Rainer (Rai) Weiss was born in Berlin on September 29, 1932, where his father was a doctor and psychoanalyst and his mother an actress. His father was of Jewish descent, and the family fled Nazism to the United States. Weiss spent his youth in New York City, where he attended Columbia Grammar School. After New York, Weiss studied at the Massachusetts Institute of Technology, where he received his Ph.D. in 1962. After a couple of years at Tufts University and Princeton University, he returned to MIT where he is now a Professor Emeritus. Rai shared the 2017 Nobel Prize in Physics with Kip Thorne and Barry Barish for their work on LIGO, the Laser Interferometer Gravitational-Wave Observatory. Weiss was the leading experimentalist on the team and conceived the original idea of using a laser beam, bouncing between two mirrors, as the detector of a passing gravitational wave. When the wave goes by, the distance between the mirrors is slightly altered, leading to a change in the travel time of the laser.
Rainer Weiss is married and has a daughter and a son.
In addition to the laser interferometer gravitational wave detector, Professor Weiss is known for his pioneering measurements of the spectrum of the cosmic microwave background radiation, his inventions of the monolithic silicon bolometer, and his roles as a co-founder and an intellectual leader of both the COBE (microwave background) Project and the LIGO (gravitational-wave detection) Project.
Weiss has received numerous scientific and group achievement awards from NASA, an MIT excellence in teaching award, the John Simon Guggenheim Memorial Foundation Fellowship, the National Space Club Science Award, the Medaille de l’ADION Observatoire de Nice, the Gruber Cosmology Prize, and the Einstein Prize of the American Physical Society.

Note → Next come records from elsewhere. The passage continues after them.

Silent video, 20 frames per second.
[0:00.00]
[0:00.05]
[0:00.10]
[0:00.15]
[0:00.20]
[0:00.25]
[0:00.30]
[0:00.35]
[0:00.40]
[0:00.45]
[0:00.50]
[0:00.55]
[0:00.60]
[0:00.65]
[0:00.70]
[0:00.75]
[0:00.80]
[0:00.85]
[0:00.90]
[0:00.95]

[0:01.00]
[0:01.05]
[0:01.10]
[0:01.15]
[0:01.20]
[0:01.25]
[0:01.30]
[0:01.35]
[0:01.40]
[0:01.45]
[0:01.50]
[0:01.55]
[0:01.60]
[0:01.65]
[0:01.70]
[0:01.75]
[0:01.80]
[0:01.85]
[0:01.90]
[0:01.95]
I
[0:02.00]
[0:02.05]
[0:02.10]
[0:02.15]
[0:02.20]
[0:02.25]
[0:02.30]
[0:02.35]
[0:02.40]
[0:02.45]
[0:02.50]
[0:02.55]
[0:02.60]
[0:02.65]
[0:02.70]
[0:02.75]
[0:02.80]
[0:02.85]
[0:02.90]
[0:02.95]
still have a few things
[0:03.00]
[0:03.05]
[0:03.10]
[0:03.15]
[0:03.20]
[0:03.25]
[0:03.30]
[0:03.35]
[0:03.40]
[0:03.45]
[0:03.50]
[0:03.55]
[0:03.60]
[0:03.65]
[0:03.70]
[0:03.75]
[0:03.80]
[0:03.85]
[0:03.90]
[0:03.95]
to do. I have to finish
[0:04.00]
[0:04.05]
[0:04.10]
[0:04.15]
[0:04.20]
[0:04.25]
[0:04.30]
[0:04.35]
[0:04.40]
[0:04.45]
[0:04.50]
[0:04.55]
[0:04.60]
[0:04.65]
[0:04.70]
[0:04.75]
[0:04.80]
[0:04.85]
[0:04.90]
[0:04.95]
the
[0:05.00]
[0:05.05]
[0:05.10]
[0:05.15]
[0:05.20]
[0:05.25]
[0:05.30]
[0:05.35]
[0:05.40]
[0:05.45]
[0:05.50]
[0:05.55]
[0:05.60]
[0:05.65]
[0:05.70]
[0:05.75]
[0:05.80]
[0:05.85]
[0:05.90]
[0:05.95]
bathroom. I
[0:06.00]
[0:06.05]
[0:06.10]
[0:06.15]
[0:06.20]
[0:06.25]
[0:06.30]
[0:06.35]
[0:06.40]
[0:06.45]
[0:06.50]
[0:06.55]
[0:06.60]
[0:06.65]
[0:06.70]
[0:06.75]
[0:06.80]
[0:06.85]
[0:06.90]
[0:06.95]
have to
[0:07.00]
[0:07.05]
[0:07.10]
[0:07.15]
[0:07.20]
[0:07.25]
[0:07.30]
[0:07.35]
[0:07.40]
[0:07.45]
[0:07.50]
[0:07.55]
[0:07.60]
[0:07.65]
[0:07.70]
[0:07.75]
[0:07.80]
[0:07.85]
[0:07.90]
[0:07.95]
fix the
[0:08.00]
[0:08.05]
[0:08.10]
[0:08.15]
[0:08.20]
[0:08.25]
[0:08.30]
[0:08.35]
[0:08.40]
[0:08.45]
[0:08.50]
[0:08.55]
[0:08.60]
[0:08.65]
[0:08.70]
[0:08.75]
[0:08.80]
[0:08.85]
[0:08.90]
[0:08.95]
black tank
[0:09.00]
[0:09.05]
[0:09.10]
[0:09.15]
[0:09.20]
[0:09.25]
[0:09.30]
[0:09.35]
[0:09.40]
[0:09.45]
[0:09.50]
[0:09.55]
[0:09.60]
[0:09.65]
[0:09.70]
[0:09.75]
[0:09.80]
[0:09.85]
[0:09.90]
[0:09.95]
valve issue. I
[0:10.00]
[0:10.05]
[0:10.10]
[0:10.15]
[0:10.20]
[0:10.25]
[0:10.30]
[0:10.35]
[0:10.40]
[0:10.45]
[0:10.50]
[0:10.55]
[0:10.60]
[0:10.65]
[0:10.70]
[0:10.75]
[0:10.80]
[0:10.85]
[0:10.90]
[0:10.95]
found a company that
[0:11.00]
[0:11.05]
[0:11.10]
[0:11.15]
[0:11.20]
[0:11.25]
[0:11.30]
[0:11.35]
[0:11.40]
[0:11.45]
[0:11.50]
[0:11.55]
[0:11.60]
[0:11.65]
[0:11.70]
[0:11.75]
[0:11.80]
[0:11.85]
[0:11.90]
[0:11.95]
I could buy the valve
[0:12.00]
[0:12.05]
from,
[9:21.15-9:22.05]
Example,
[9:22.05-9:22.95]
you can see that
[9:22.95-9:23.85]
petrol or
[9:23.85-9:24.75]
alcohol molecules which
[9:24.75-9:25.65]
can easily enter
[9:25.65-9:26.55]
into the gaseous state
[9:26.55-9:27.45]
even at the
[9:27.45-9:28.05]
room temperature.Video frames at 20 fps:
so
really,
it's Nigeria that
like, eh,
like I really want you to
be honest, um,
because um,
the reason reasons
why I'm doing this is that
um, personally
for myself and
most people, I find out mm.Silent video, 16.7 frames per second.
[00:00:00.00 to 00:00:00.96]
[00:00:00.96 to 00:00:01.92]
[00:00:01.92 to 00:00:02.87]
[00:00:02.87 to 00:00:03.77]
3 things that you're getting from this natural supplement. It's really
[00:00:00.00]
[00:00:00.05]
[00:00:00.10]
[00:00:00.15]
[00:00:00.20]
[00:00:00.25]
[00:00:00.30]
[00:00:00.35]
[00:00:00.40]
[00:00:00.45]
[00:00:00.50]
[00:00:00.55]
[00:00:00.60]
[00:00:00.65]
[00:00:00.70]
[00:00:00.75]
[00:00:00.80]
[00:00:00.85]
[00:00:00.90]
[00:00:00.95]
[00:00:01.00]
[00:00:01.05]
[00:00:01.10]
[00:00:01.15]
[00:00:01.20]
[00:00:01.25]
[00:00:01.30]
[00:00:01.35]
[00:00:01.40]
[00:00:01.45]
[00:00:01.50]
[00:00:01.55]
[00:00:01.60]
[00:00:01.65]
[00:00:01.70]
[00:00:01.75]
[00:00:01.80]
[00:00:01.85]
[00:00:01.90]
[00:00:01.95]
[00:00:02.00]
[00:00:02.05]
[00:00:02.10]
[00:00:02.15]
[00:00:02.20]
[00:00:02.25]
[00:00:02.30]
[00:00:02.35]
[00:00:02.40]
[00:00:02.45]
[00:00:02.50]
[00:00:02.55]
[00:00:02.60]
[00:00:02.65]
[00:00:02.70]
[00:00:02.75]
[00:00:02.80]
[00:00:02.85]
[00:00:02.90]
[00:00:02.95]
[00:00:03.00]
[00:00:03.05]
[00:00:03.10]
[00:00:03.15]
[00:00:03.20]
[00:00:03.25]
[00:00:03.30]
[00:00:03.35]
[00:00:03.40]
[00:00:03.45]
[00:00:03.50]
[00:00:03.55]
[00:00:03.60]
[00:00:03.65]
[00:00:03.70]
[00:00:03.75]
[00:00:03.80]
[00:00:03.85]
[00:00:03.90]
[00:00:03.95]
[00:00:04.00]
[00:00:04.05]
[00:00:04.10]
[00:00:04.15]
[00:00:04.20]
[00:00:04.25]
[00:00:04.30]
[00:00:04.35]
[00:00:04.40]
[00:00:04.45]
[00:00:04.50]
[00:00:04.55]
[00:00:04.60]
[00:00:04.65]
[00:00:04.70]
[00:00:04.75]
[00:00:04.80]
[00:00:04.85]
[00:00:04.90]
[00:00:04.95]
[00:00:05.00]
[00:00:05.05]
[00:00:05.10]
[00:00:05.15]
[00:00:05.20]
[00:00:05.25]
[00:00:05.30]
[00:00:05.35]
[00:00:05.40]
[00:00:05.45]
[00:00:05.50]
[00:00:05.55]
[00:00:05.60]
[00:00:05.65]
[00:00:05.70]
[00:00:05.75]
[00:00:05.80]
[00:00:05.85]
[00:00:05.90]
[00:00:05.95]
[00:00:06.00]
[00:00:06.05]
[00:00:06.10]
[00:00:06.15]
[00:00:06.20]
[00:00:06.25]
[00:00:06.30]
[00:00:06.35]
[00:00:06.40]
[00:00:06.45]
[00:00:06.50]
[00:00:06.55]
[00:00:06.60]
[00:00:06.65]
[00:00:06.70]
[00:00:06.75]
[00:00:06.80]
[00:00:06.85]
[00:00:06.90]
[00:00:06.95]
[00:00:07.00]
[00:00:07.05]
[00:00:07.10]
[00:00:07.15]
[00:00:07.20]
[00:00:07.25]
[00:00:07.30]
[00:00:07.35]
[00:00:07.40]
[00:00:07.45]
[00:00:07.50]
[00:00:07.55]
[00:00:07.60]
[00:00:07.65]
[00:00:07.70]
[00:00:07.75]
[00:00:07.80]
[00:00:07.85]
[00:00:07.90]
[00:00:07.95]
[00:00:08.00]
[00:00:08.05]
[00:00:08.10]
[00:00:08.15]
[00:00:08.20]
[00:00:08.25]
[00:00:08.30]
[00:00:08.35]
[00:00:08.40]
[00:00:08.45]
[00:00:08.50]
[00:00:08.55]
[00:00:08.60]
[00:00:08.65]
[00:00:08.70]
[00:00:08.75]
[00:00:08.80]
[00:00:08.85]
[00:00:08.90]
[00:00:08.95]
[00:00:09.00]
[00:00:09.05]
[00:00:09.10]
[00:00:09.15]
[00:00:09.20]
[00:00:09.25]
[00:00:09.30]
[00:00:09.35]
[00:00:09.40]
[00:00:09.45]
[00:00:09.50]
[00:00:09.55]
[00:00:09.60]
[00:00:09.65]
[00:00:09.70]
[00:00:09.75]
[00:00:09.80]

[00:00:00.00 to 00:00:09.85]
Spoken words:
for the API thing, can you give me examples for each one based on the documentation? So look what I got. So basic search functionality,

Dr. Weiss is a fellow of the American Association for the Advancement of Science, the American Physical Society, and The American Academy of Arts and Sciences. He is also a member of the American Astronomical Society, the New York Academy of Sciences, and Sigma Xi. Dr. Weiss is a member of the NAS and has served on nine NRC committees from 1986 to 2007, including the Committee on NASA Astrophysics Performance Assessment; the Panel on Particle, Nuclear, and Gravitational-wave Astrophysics; and the Task Group on Space Astronomy and Astrophysics.